Assigned task ▸
Your reply should consist solely of the number of lines in the data that contain "second".

Material provided ▸
+++++

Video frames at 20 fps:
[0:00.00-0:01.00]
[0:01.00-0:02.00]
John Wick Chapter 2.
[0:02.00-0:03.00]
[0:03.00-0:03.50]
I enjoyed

+++++

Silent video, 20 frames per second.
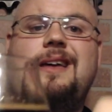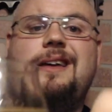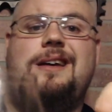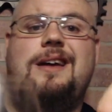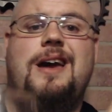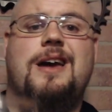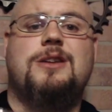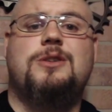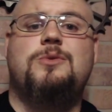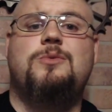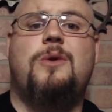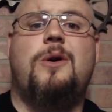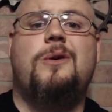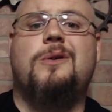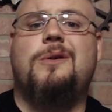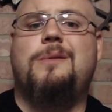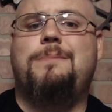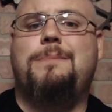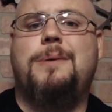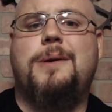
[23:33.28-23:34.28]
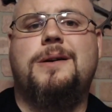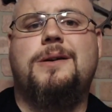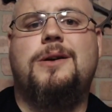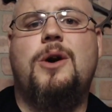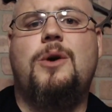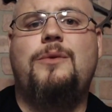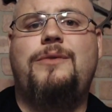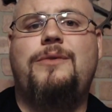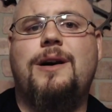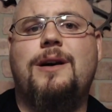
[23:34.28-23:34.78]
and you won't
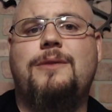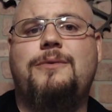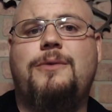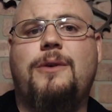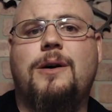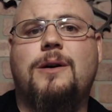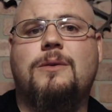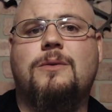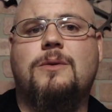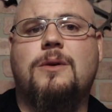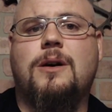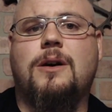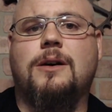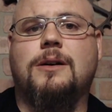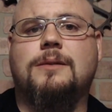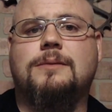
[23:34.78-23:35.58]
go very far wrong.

+++++

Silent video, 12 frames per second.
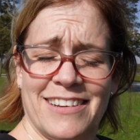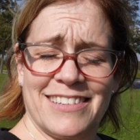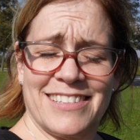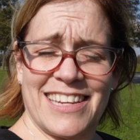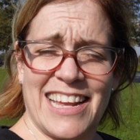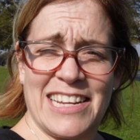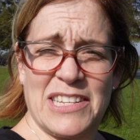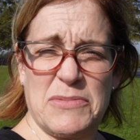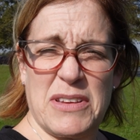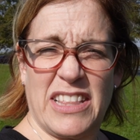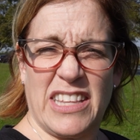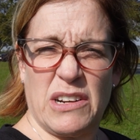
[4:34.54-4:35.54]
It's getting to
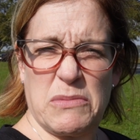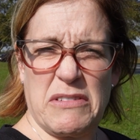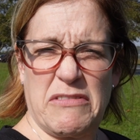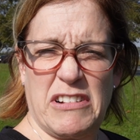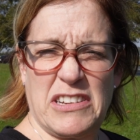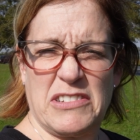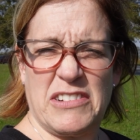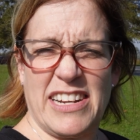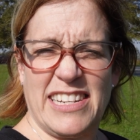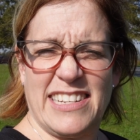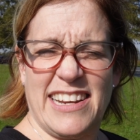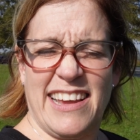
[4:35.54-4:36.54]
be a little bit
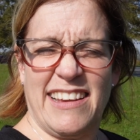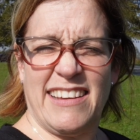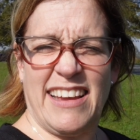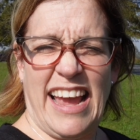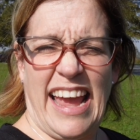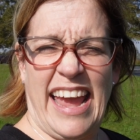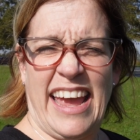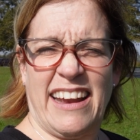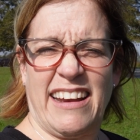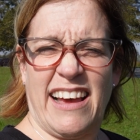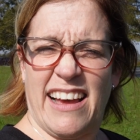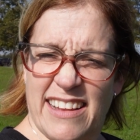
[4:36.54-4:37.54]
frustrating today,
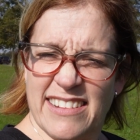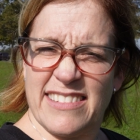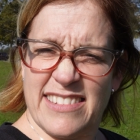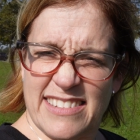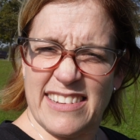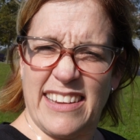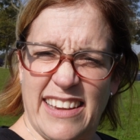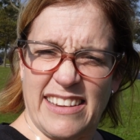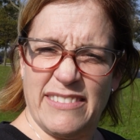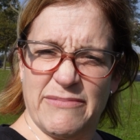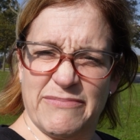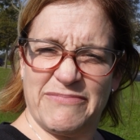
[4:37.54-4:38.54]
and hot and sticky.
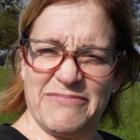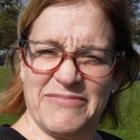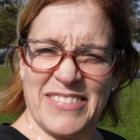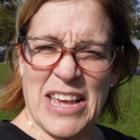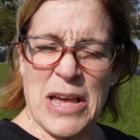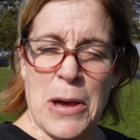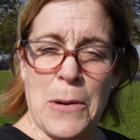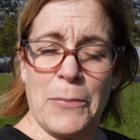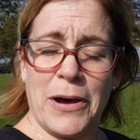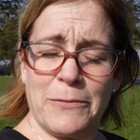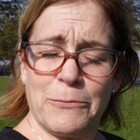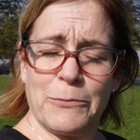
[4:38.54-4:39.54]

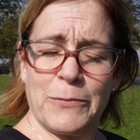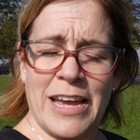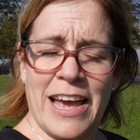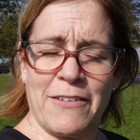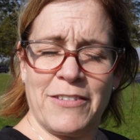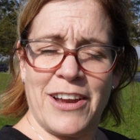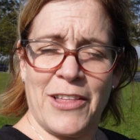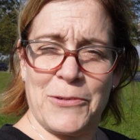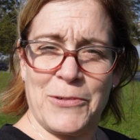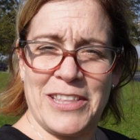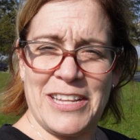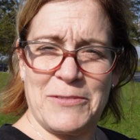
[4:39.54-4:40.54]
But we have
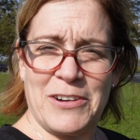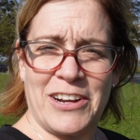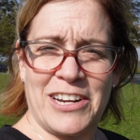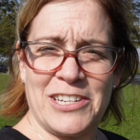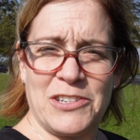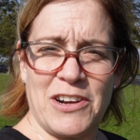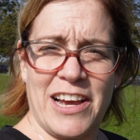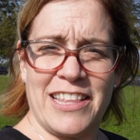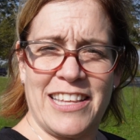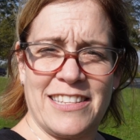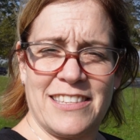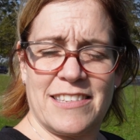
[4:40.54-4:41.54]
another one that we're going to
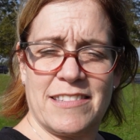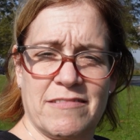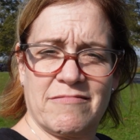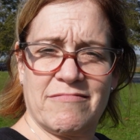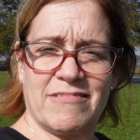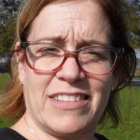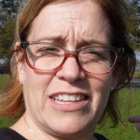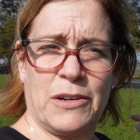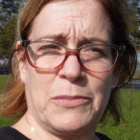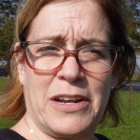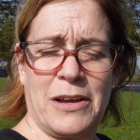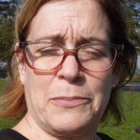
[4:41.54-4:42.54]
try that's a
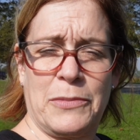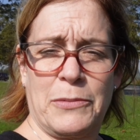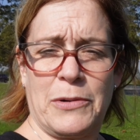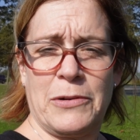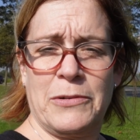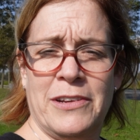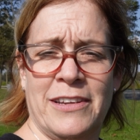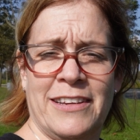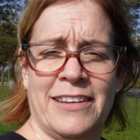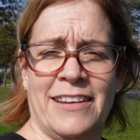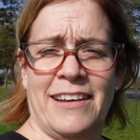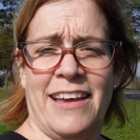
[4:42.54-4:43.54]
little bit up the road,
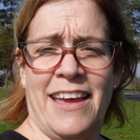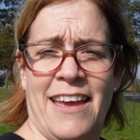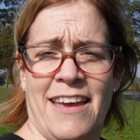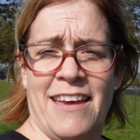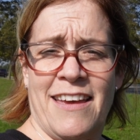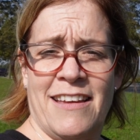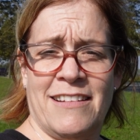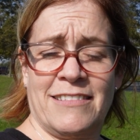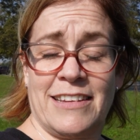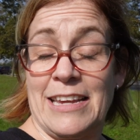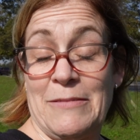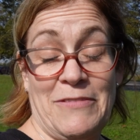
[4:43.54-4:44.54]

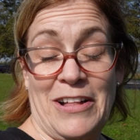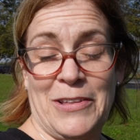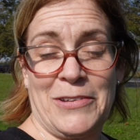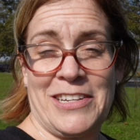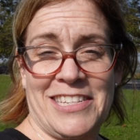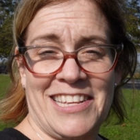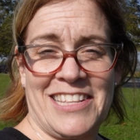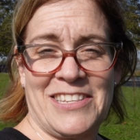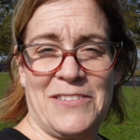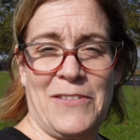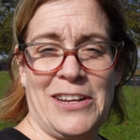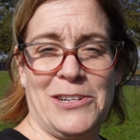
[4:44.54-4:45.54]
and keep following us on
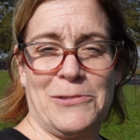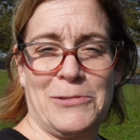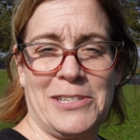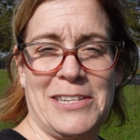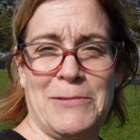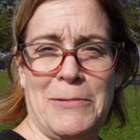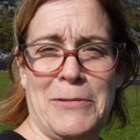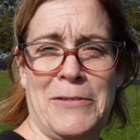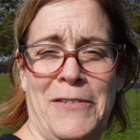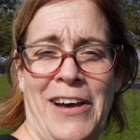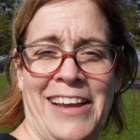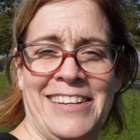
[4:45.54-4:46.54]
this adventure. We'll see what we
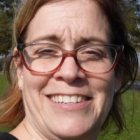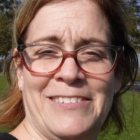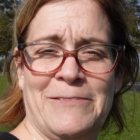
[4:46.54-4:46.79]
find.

+++++

Output of the task ▸
2